=== ASSIGNMENT ===
Give the whole listing below once more, exactly, without pictures.
┏━━
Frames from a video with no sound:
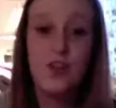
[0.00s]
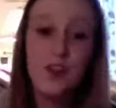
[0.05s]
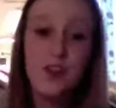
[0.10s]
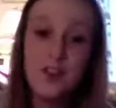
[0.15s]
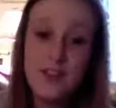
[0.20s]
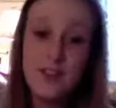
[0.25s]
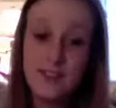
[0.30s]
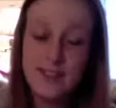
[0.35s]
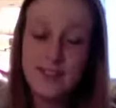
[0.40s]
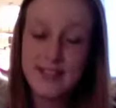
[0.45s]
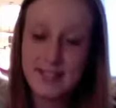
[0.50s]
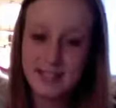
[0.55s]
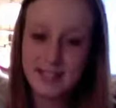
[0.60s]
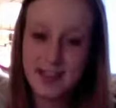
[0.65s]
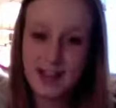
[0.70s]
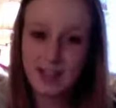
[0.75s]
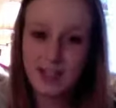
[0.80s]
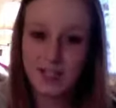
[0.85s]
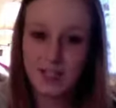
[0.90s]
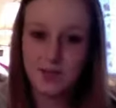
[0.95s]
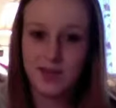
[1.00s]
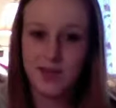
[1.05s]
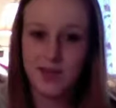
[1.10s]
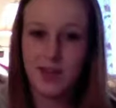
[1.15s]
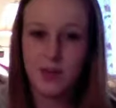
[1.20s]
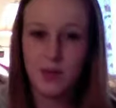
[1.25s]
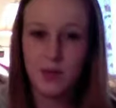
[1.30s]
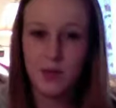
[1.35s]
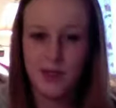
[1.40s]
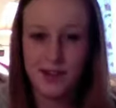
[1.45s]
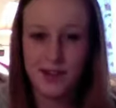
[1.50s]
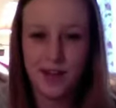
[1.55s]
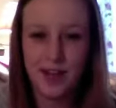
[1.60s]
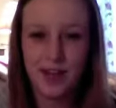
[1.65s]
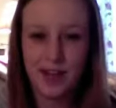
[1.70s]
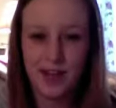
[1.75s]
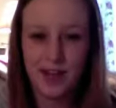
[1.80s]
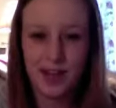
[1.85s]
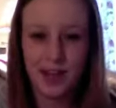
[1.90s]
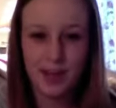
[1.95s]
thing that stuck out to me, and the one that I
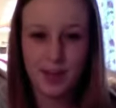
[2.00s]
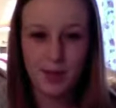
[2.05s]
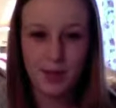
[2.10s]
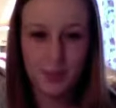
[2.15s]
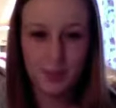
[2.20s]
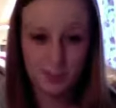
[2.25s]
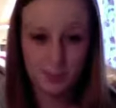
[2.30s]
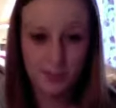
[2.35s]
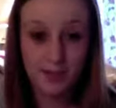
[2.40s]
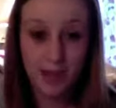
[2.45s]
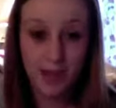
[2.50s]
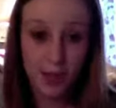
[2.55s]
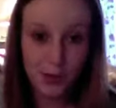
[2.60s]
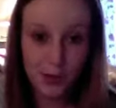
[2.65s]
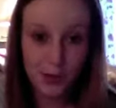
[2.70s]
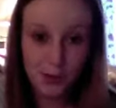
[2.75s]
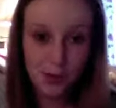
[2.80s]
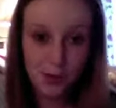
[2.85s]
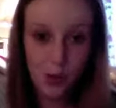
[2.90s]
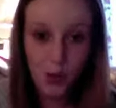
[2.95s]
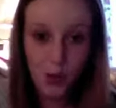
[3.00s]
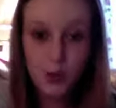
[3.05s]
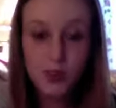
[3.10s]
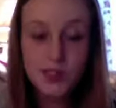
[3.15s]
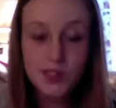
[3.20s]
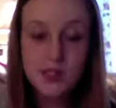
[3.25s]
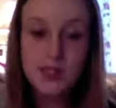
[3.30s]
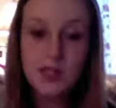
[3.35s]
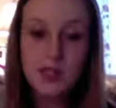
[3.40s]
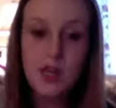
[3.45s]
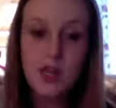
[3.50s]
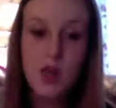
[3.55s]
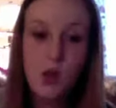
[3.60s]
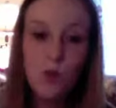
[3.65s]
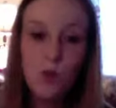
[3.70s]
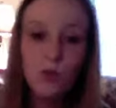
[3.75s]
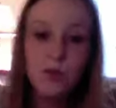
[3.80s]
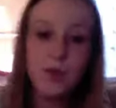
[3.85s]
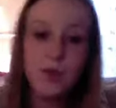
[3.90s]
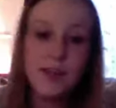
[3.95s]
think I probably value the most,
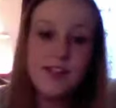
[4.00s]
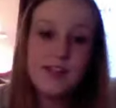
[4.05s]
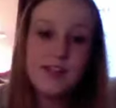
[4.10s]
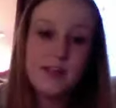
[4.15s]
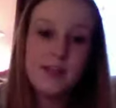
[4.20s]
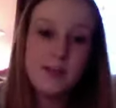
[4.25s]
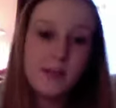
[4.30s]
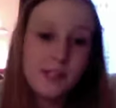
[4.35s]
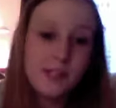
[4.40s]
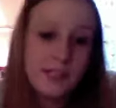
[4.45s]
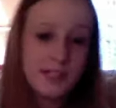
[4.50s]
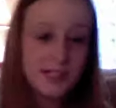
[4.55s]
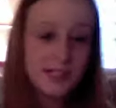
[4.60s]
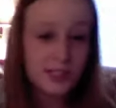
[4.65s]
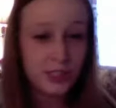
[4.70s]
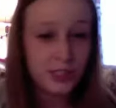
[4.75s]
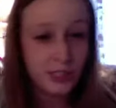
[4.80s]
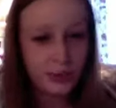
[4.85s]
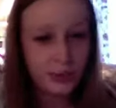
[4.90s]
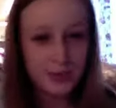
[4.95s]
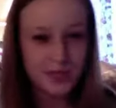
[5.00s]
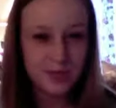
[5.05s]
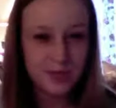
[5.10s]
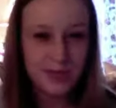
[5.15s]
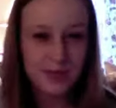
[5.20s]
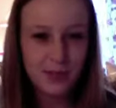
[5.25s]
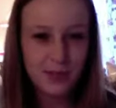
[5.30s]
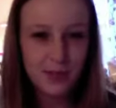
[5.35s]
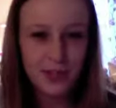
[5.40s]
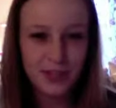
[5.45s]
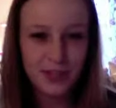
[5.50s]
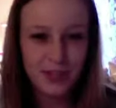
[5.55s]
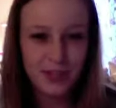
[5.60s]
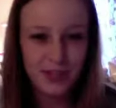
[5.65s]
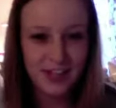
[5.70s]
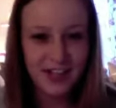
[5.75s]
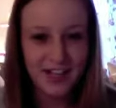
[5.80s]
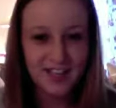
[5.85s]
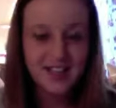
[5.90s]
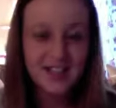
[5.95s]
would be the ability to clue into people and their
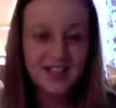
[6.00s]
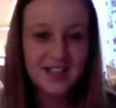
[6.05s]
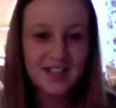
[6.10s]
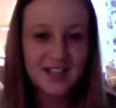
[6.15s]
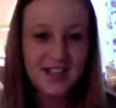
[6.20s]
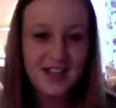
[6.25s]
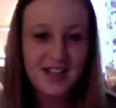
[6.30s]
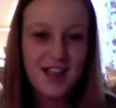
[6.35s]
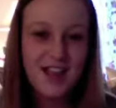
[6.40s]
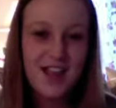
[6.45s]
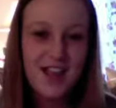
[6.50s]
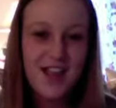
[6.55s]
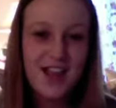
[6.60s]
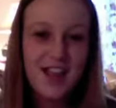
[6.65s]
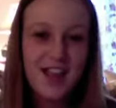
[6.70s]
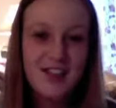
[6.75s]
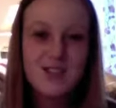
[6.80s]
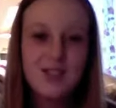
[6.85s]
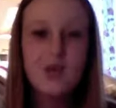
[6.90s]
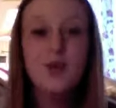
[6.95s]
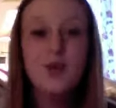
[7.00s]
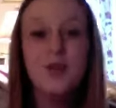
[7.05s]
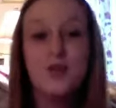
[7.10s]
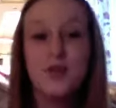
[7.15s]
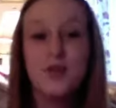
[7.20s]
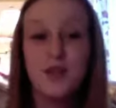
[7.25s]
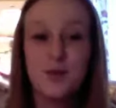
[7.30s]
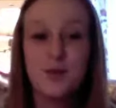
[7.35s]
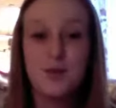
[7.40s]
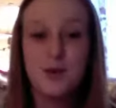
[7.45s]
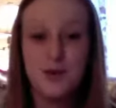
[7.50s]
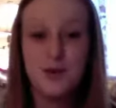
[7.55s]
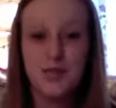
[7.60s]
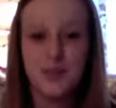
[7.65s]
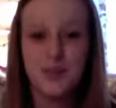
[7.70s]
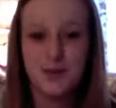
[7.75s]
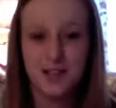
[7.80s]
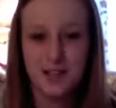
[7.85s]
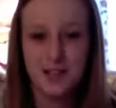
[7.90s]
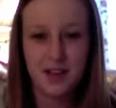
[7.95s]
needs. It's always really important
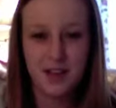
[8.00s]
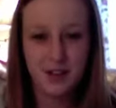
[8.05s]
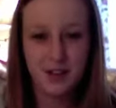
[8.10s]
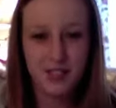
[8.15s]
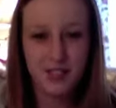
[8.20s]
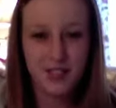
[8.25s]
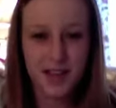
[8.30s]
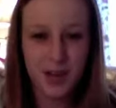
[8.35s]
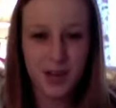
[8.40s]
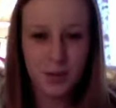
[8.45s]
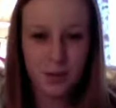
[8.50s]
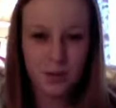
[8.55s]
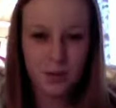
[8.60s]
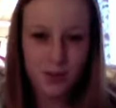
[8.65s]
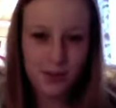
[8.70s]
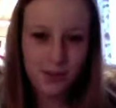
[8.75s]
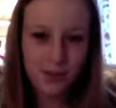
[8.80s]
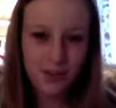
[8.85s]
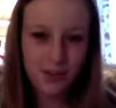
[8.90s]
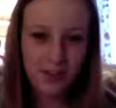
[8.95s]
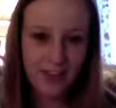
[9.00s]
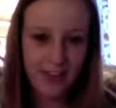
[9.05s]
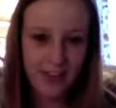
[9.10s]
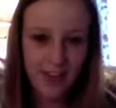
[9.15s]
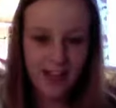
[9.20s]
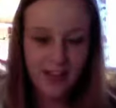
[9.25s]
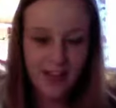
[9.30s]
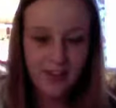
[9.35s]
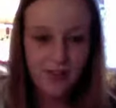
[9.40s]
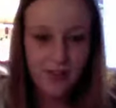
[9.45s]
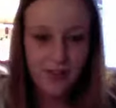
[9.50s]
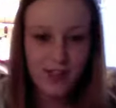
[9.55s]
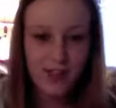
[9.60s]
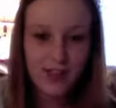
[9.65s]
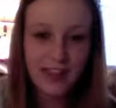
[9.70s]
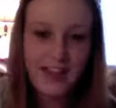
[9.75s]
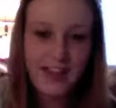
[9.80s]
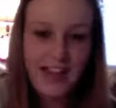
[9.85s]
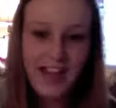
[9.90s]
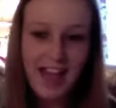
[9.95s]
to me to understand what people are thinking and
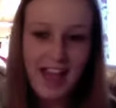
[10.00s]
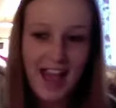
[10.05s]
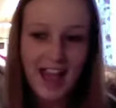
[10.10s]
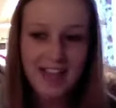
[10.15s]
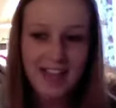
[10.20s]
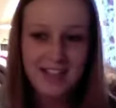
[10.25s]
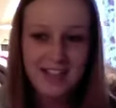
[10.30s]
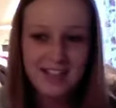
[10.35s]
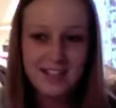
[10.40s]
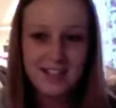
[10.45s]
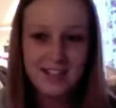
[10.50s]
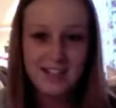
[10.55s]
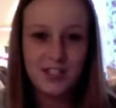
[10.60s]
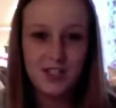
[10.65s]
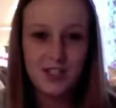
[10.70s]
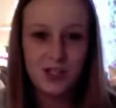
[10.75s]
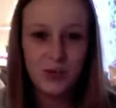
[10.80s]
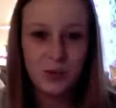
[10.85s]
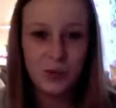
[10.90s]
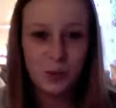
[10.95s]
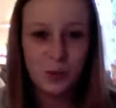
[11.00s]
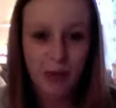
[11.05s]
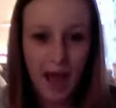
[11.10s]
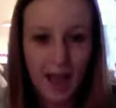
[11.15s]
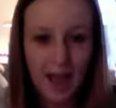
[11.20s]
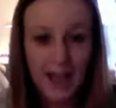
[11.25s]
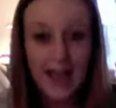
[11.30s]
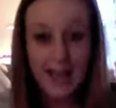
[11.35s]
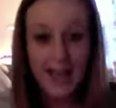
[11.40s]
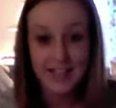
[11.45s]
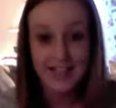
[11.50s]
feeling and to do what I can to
┗━━
=== SOLUTION FOR THIS TASK ===
Frames from a video with no sound:
[0.00s]
[0.05s]
[0.10s]
[0.15s]
[0.20s]
[0.25s]
[0.30s]
[0.35s]
[0.40s]
[0.45s]
[0.50s]
[0.55s]
[0.60s]
[0.65s]
[0.70s]
[0.75s]
[0.80s]
[0.85s]
[0.90s]
[0.95s]
[1.00s]
[1.05s]
[1.10s]
[1.15s]
[1.20s]
[1.25s]
[1.30s]
[1.35s]
[1.40s]
[1.45s]
[1.50s]
[1.55s]
[1.60s]
[1.65s]
[1.70s]
[1.75s]
[1.80s]
[1.85s]
[1.90s]
[1.95s]
thing that stuck out to me, and the one that I
[2.00s]
[2.05s]
[2.10s]
[2.15s]
[2.20s]
[2.25s]
[2.30s]
[2.35s]
[2.40s]
[2.45s]
[2.50s]
[2.55s]
[2.60s]
[2.65s]
[2.70s]
[2.75s]
[2.80s]
[2.85s]
[2.90s]
[2.95s]
[3.00s]
[3.05s]
[3.10s]
[3.15s]
[3.20s]
[3.25s]
[3.30s]
[3.35s]
[3.40s]
[3.45s]
[3.50s]
[3.55s]
[3.60s]
[3.65s]
[3.70s]
[3.75s]
[3.80s]
[3.85s]
[3.90s]
[3.95s]
think I probably value the most,
[4.00s]
[4.05s]
[4.10s]
[4.15s]
[4.20s]
[4.25s]
[4.30s]
[4.35s]
[4.40s]
[4.45s]
[4.50s]
[4.55s]
[4.60s]
[4.65s]
[4.70s]
[4.75s]
[4.80s]
[4.85s]
[4.90s]
[4.95s]
[5.00s]
[5.05s]
[5.10s]
[5.15s]
[5.20s]
[5.25s]
[5.30s]
[5.35s]
[5.40s]
[5.45s]
[5.50s]
[5.55s]
[5.60s]
[5.65s]
[5.70s]
[5.75s]
[5.80s]
[5.85s]
[5.90s]
[5.95s]
would be the ability to clue into people and their
[6.00s]
[6.05s]
[6.10s]
[6.15s]
[6.20s]
[6.25s]
[6.30s]
[6.35s]
[6.40s]
[6.45s]
[6.50s]
[6.55s]
[6.60s]
[6.65s]
[6.70s]
[6.75s]
[6.80s]
[6.85s]
[6.90s]
[6.95s]
[7.00s]
[7.05s]
[7.10s]
[7.15s]
[7.20s]
[7.25s]
[7.30s]
[7.35s]
[7.40s]
[7.45s]
[7.50s]
[7.55s]
[7.60s]
[7.65s]
[7.70s]
[7.75s]
[7.80s]
[7.85s]
[7.90s]
[7.95s]
needs. It's always really important
[8.00s]
[8.05s]
[8.10s]
[8.15s]
[8.20s]
[8.25s]
[8.30s]
[8.35s]
[8.40s]
[8.45s]
[8.50s]
[8.55s]
[8.60s]
[8.65s]
[8.70s]
[8.75s]
[8.80s]
[8.85s]
[8.90s]
[8.95s]
[9.00s]
[9.05s]
[9.10s]
[9.15s]
[9.20s]
[9.25s]
[9.30s]
[9.35s]
[9.40s]
[9.45s]
[9.50s]
[9.55s]
[9.60s]
[9.65s]
[9.70s]
[9.75s]
[9.80s]
[9.85s]
[9.90s]
[9.95s]
to me to understand what people are thinking and
[10.00s]
[10.05s]
[10.10s]
[10.15s]
[10.20s]
[10.25s]
[10.30s]
[10.35s]
[10.40s]
[10.45s]
[10.50s]
[10.55s]
[10.60s]
[10.65s]
[10.70s]
[10.75s]
[10.80s]
[10.85s]
[10.90s]
[10.95s]
[11.00s]
[11.05s]
[11.10s]
[11.15s]
[11.20s]
[11.25s]
[11.30s]
[11.35s]
[11.40s]
[11.45s]
[11.50s]
feeling and to do what I can to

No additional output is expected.